### Records shown

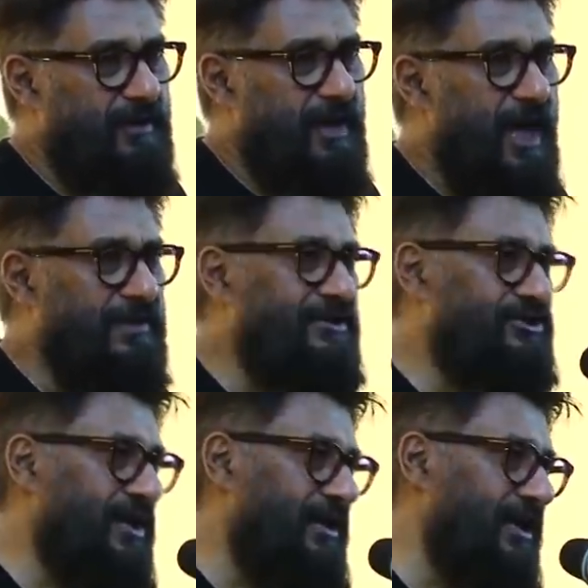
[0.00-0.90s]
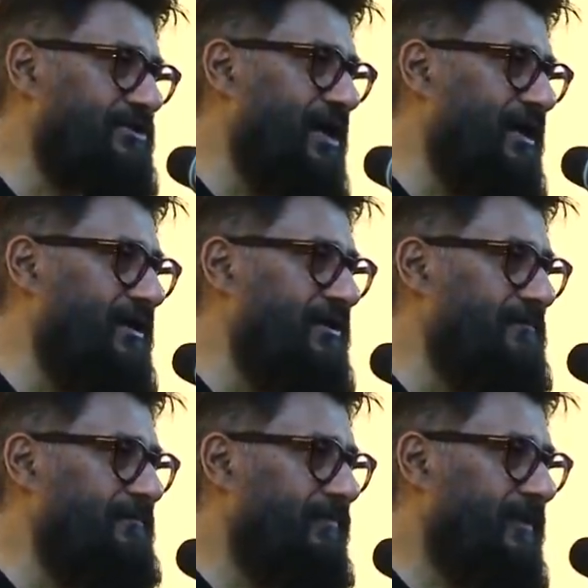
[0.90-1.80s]
Adi Shankaracharya
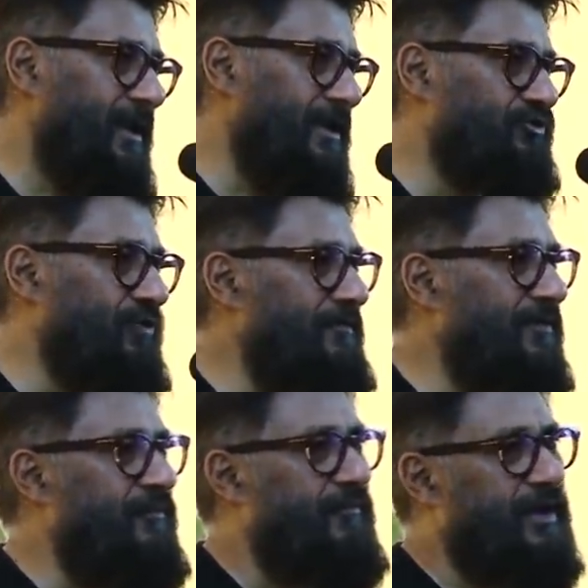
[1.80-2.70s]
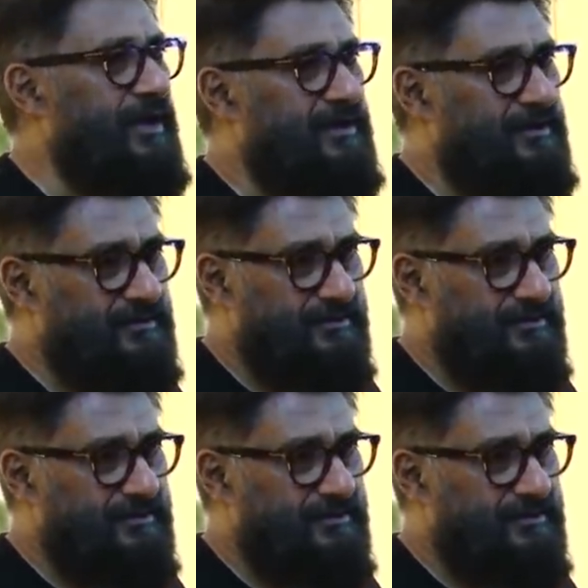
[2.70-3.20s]
and Swami Vivekanand.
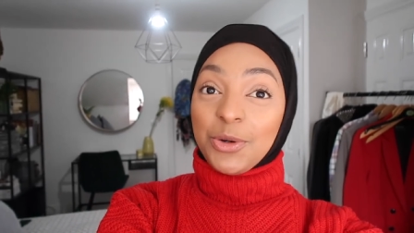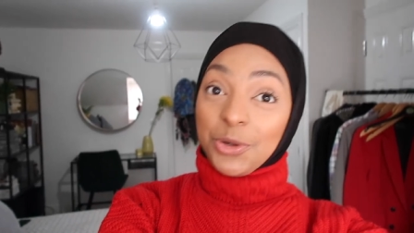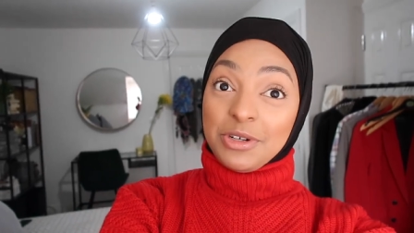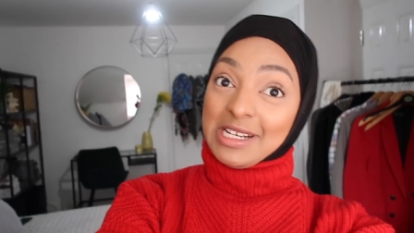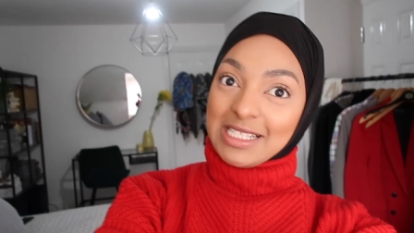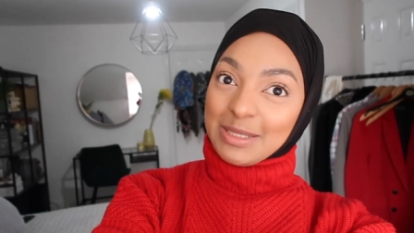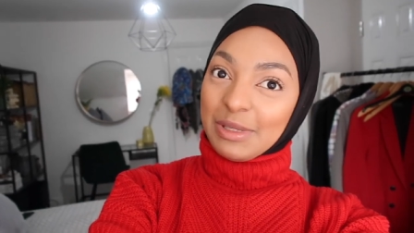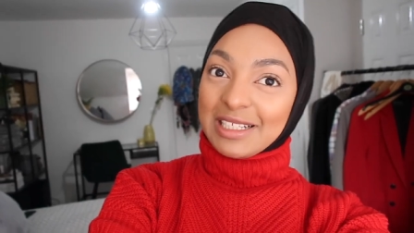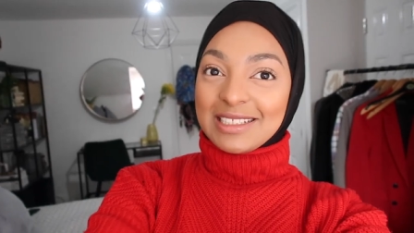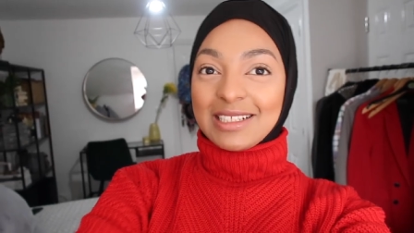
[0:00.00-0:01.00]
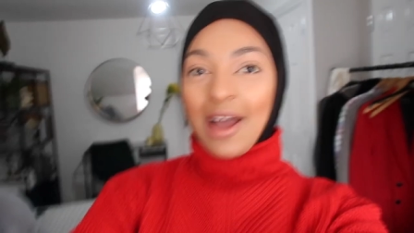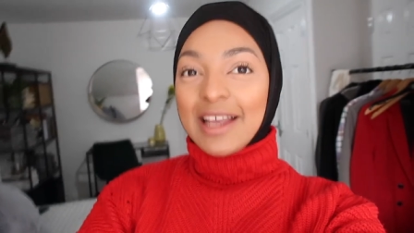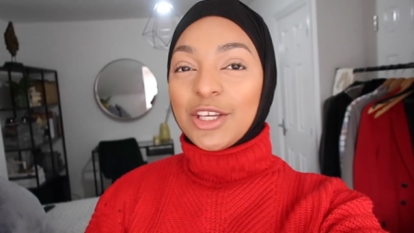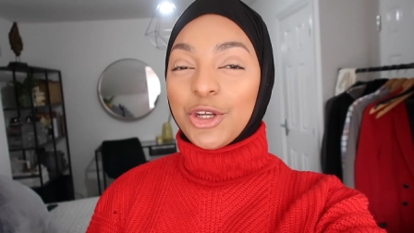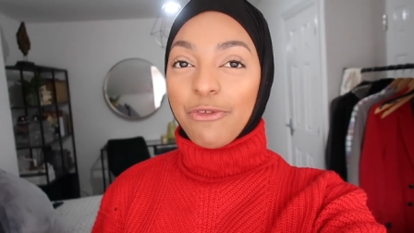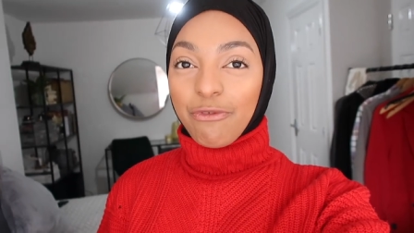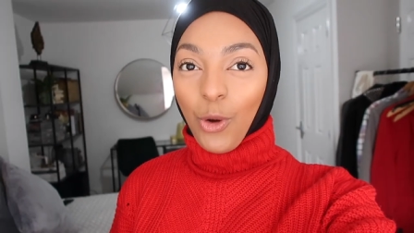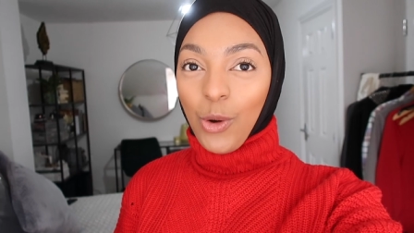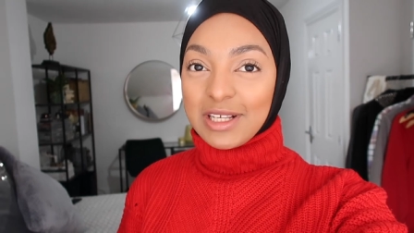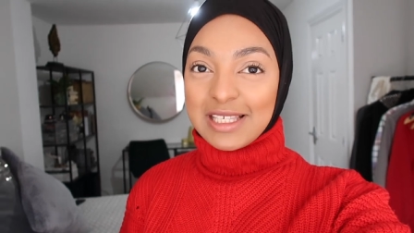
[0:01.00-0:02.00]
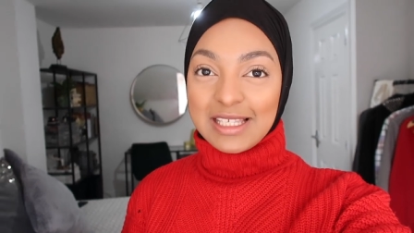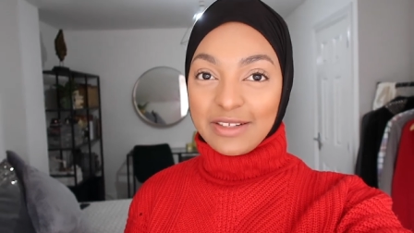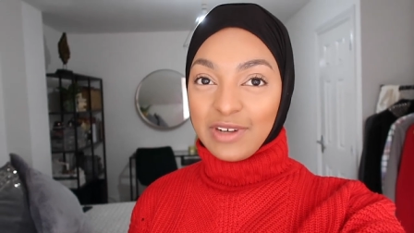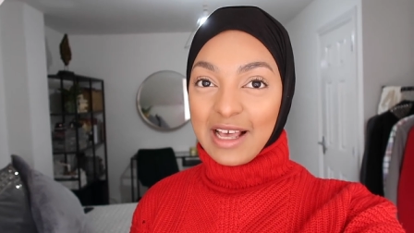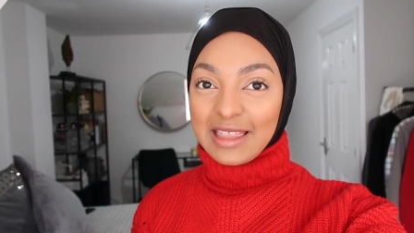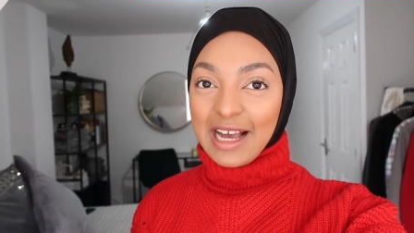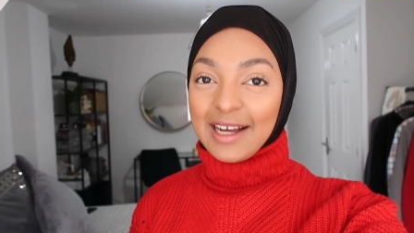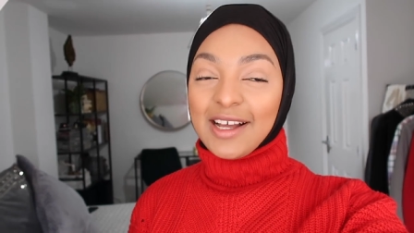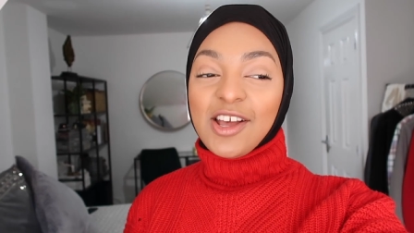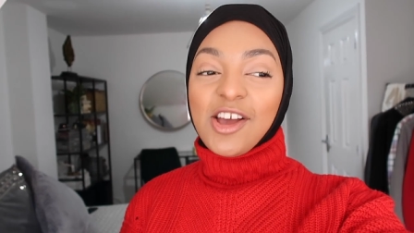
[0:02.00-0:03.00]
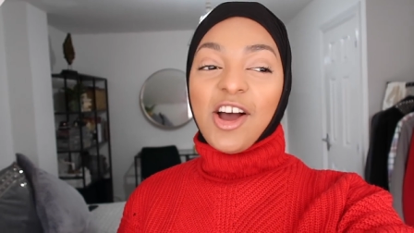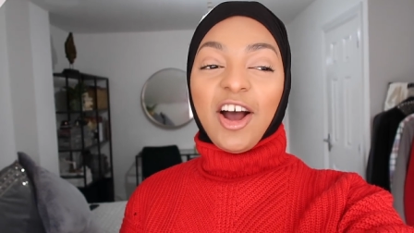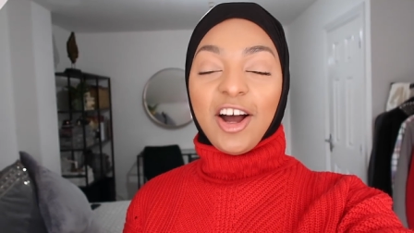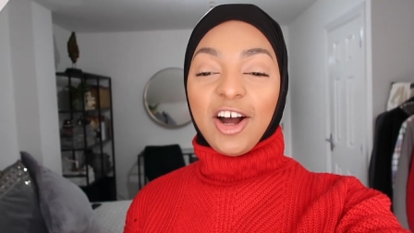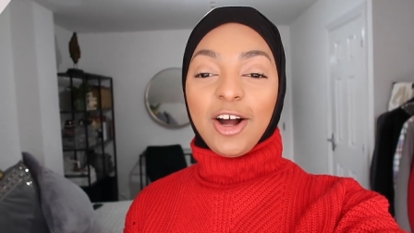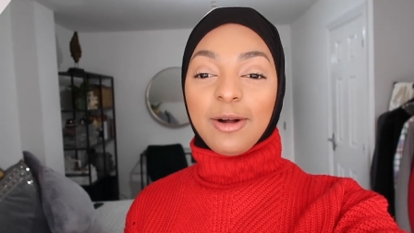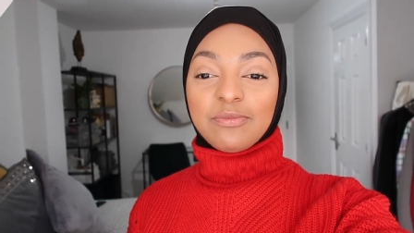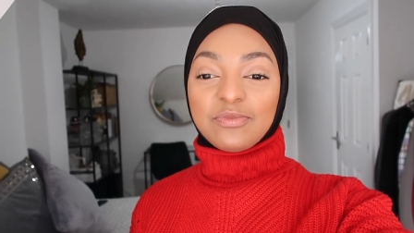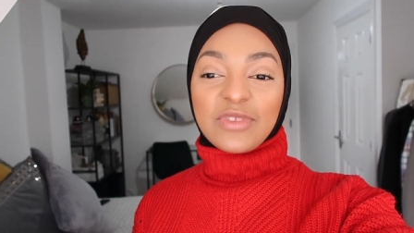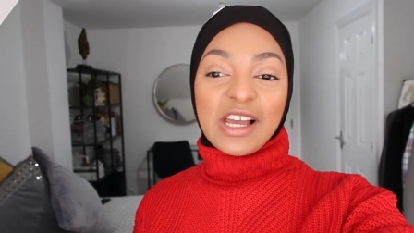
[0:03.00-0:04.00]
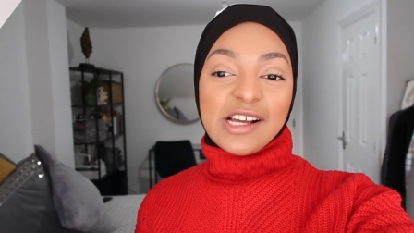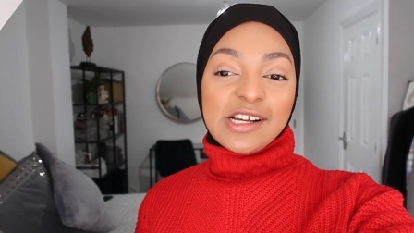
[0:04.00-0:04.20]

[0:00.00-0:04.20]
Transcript: little Christmas, like, you know, vlogs and stuff like that. Um,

### What is needed
Every line of the data should be copied as it stands, without the images.

### Output of the task
[0.00-0.90s]
[0.90-1.80s]
Adi Shankaracharya
[1.80-2.70s]
[2.70-3.20s]
and Swami Vivekanand.
[0:00.00-0:01.00]
[0:01.00-0:02.00]
[0:02.00-0:03.00]
[0:03.00-0:04.00]
[0:04.00-0:04.20]

[0:00.00-0:04.20]
Transcript: little Christmas, like, you know, vlogs and stuff like that. Um,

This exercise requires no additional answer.